If you are considering a move to Amsterdam / Netherlands it is important to weigh up the cost of living against how much you will be able to earn.
A variety of banks and consulting firms publish comparative data on both cost of living and earnings. Let's take a closer look...
Prices / Cost of Living in Amsterdam
In relative terms, Amsterdam has average price levels being neither the most expensive destination nor the cheapest. Prices did generally rise significantly after the conversion from the guilder to the euro in 2002. In more recent times we have seen an economic and housing slowdown after the financial crisis hit. Whilst things have picked up to an extent, some people are still feeling the pinch.

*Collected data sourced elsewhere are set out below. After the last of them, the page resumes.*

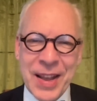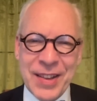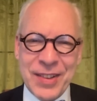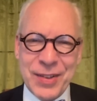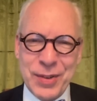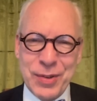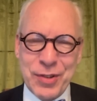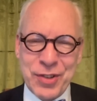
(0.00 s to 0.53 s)

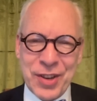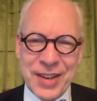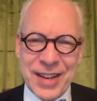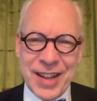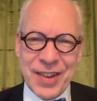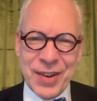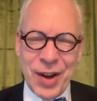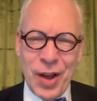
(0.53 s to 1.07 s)
So you shut
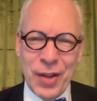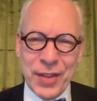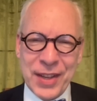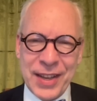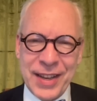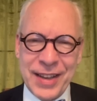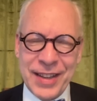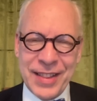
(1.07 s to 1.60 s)
down all
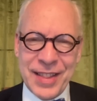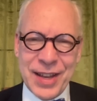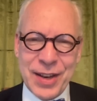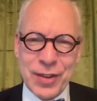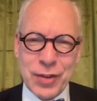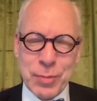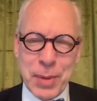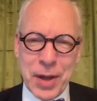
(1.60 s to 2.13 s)
the
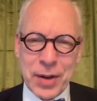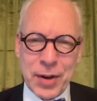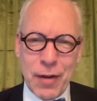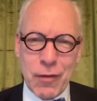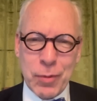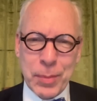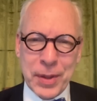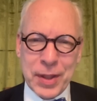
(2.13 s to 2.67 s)
things about
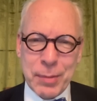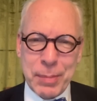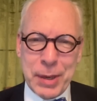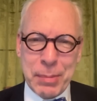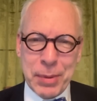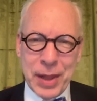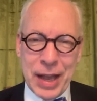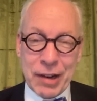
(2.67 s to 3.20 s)
government that
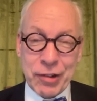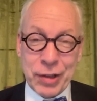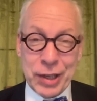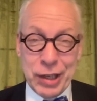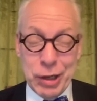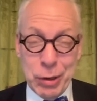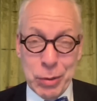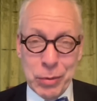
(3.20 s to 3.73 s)
people
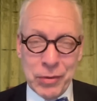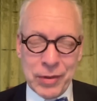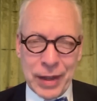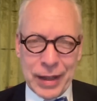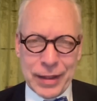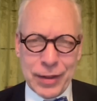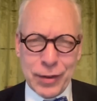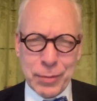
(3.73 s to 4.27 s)
actually use,
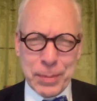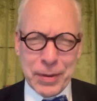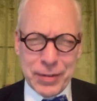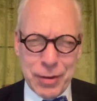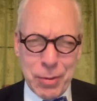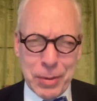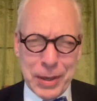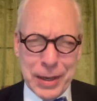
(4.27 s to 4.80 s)
like the
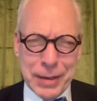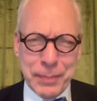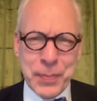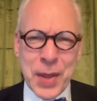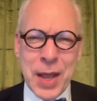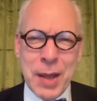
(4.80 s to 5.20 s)
Smithsonian,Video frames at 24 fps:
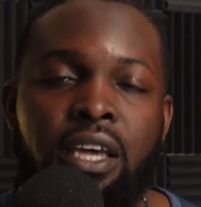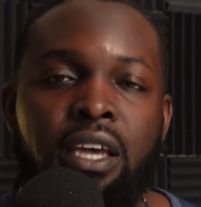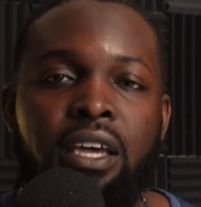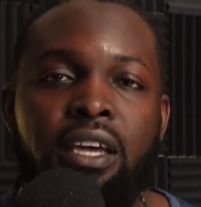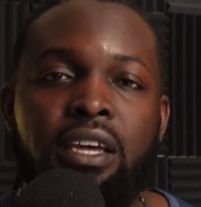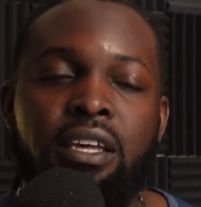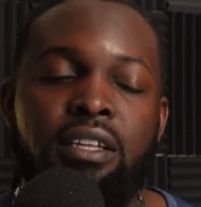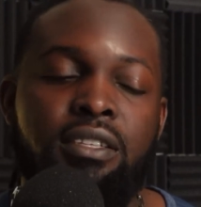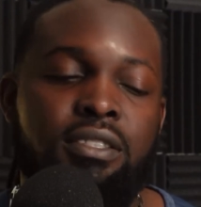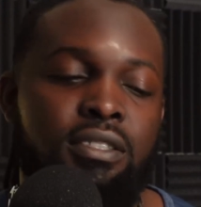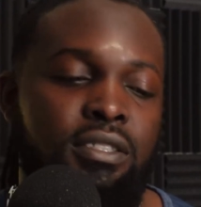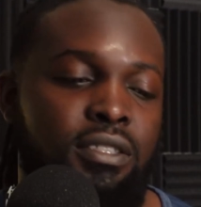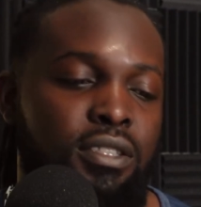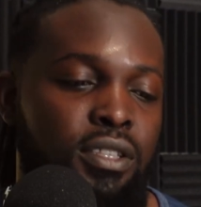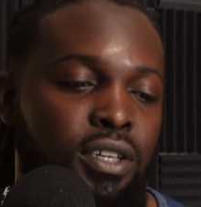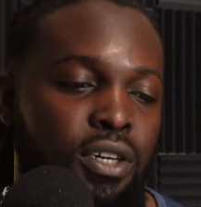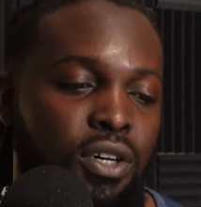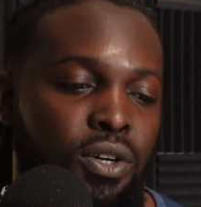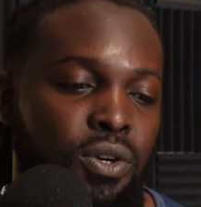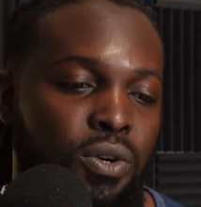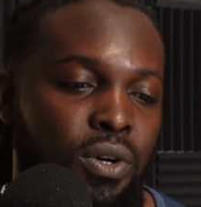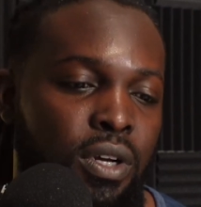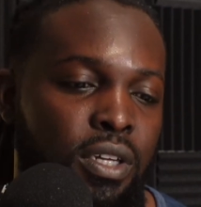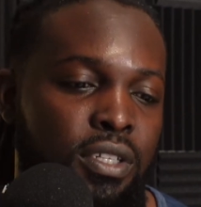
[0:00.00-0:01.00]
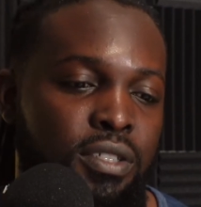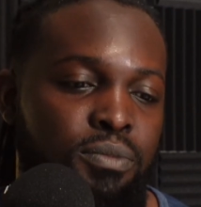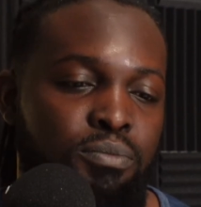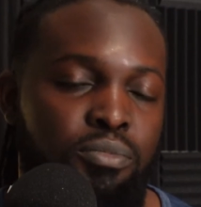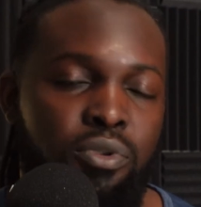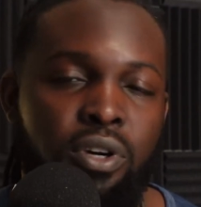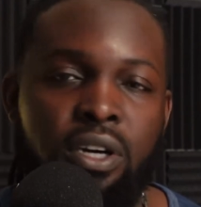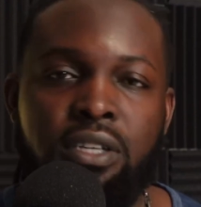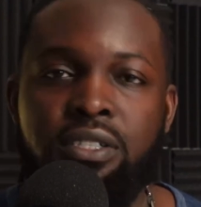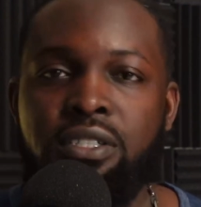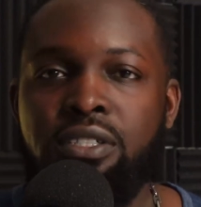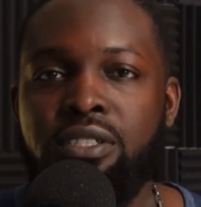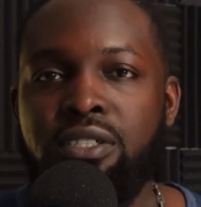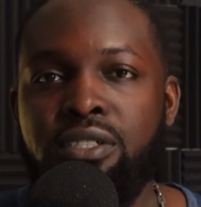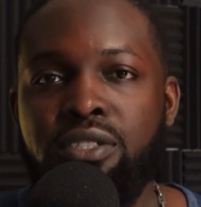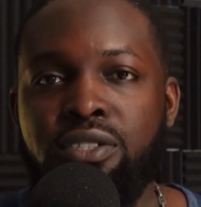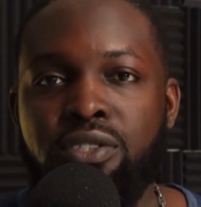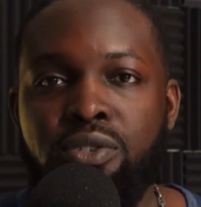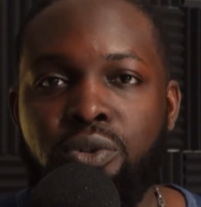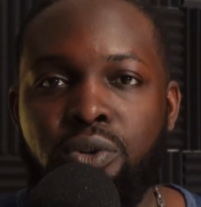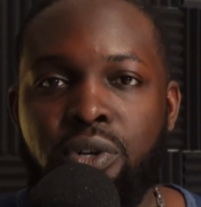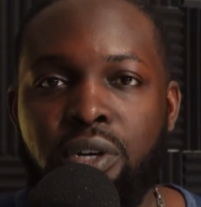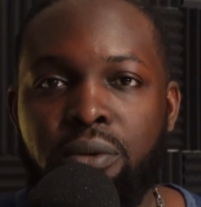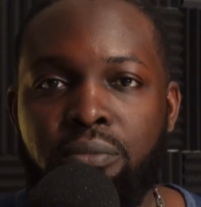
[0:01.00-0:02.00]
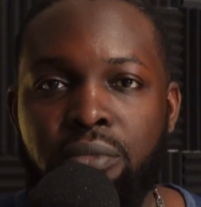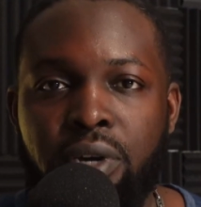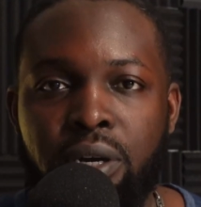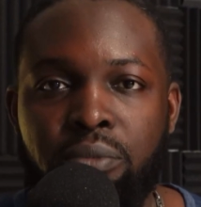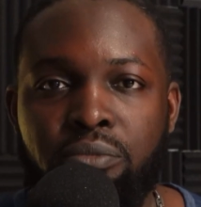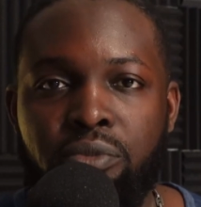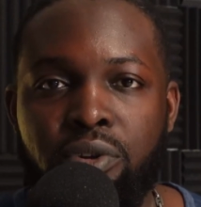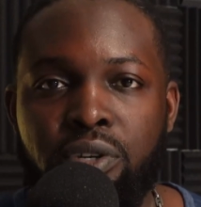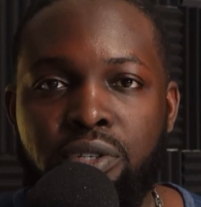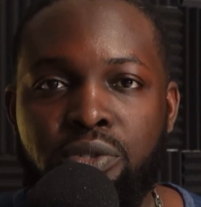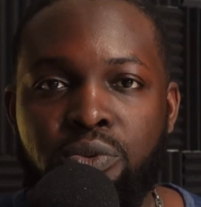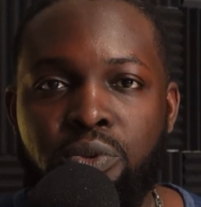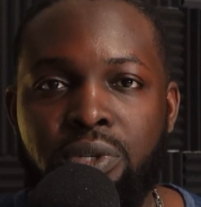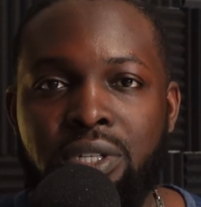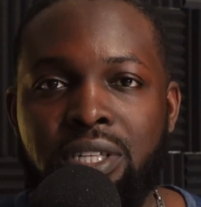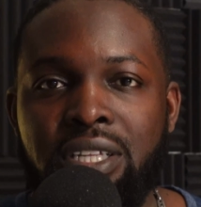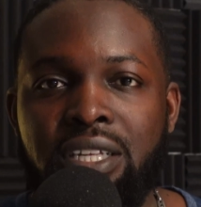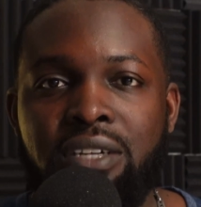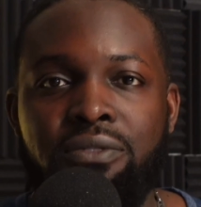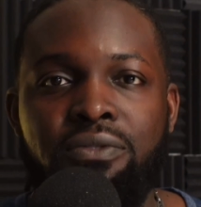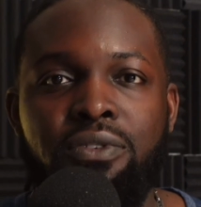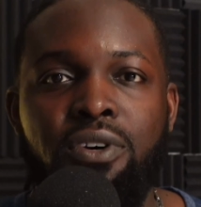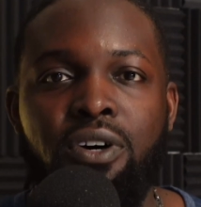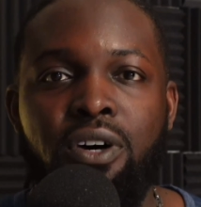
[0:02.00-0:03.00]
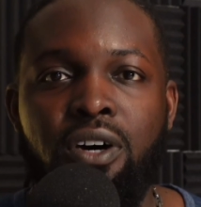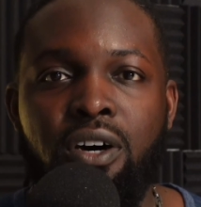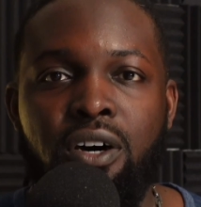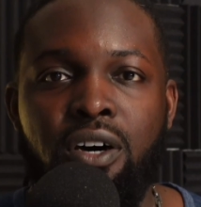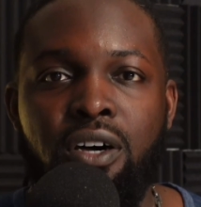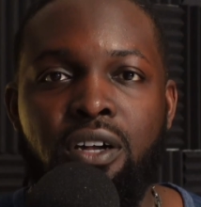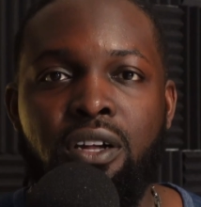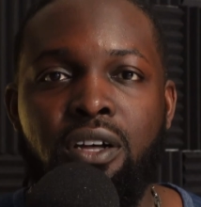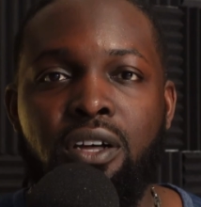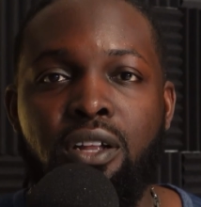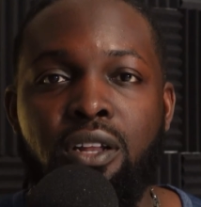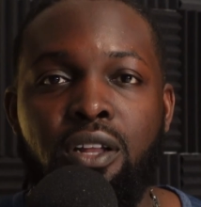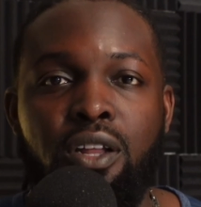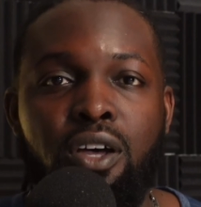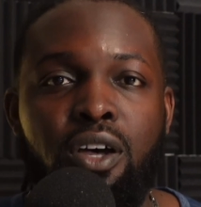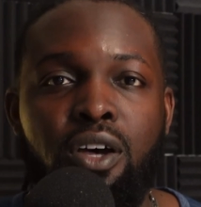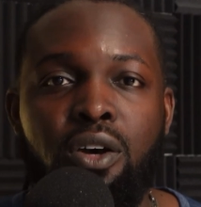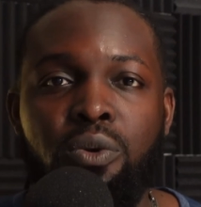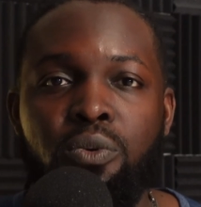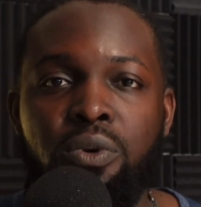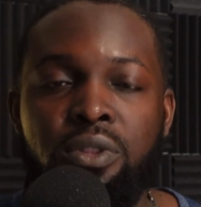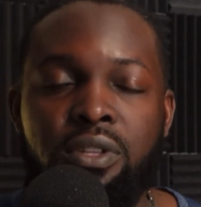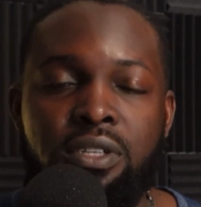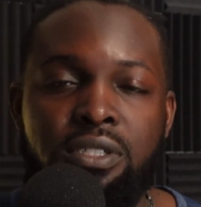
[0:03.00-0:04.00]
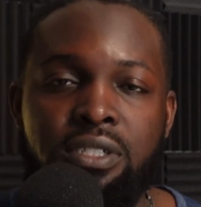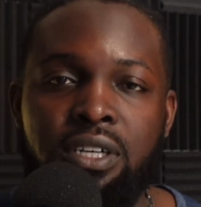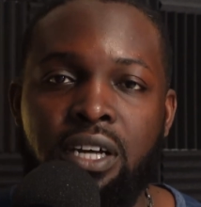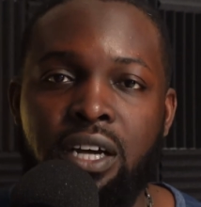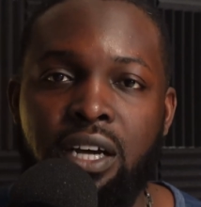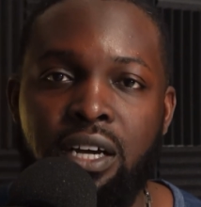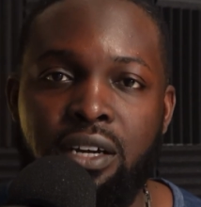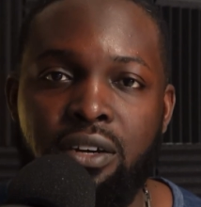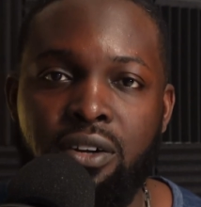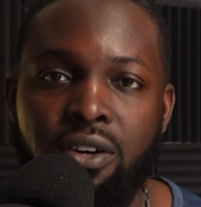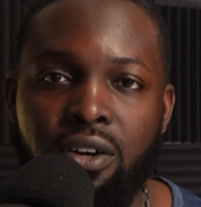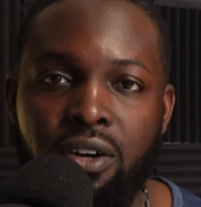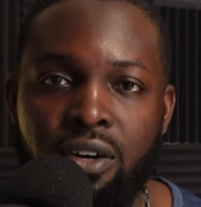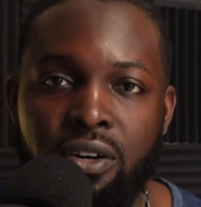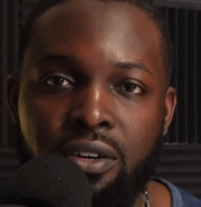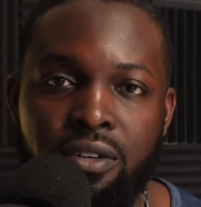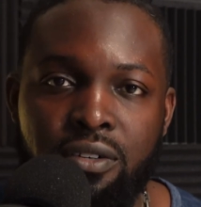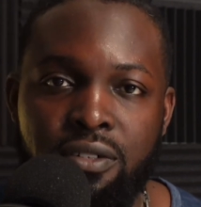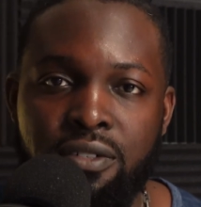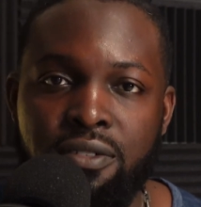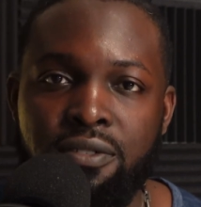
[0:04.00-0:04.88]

it's though his presence and story and memories will live on along with his kind heart.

In a 2016 survey of 209 cities worldwide, consulting firm Mercer ranked Amsterdam the 64th most expensive city. The top 5 were Hong Kong, Luanda, Zurich, Singapore and Tokyo. Other cities of note were New York (11), London (17), Sydney (42), Paris (44), Rome (58), Brussels (86), Berlin (100) and Toronto (143).
Previous Mercer rankings for Amsterdam were 69th (2015), 39th (2014), 52nd (2013) and 57th (2012). The higher ranking in 2014 was a result of increasing rental prices in the Amsterdam expat housing market. Whilst higher rents remain, the relative ranking has decreased again from the euro weakening against the US dollar.
In the UBS Prices & Earnings report (published every 3 years, last survey 2015, next survey 2018) Amsterdam came in as the 33rd most expensive city out of 71 cities. With New York as a base score of 100, Amsterdam ranks 65 (excluding rent) and 56 (including rent, reflecting the high rent costs in New York).
The Amsterdam cost of living is deemed lower than cities such as London, Sydney, Paris, Rome and Brussels - though more expensive than the likes of Berlin, Barcelona and Warsaw.
Obviously these surveys are relative only - your cost of living will also depend on your circumstance and what you choose to spend your money on. There can be a huge differences in spending between expats. For example:
the single expat with corporate job who rents a nice appartment in the centre of Amsterdam and lives the high life.
the expat couple who have a large mortgage on a house, have 2 kids and run 2 cars.
the international student who has a flat share and works part-time.
the expat who learns the frugal Dutch way - cycling and using public transport, perhaps living in (rent-controlled) social housing with a Dutch partner, knowing the ins and outs of getting value from shopping and going out.
Earnings in Netherlands
Salaries in Netherlands are also at average levels and probably a bit lower than US and the UK. Income taxes are on the high side unless you get the "30% ruling" - check our Taxation in Netherlands brief overview.
In the UBS Prices & Earnings 2015 report, Amsterdam ranks in 23rd place for gross wages - though higher taxes brings its net wages ranking down to 28th place.
Salaries will obviously vary depending on employer, position and how much relevant experience you have. Employees do get at least 20 holiday days per year and a holiday bonus month which is paid in May.
According to PayScale Inc, the median salary by gender in Amsterdam reported by individuals in 2017 is: €40,500 for women and €50,000 for men.
Recruitment consultants Robert Walters publishes an annual salary survey - the 2016 issue has the following salary ranges (depending on experience) for various positions in the Netherlands:
Data Entry €20-30K, Executive & PA €35-53K, Systems Admin €30-60K, Credit Controller €40-70K, Business Analyst €45-90K, National Sales Manager €55-110K and Sales Director €65-170K.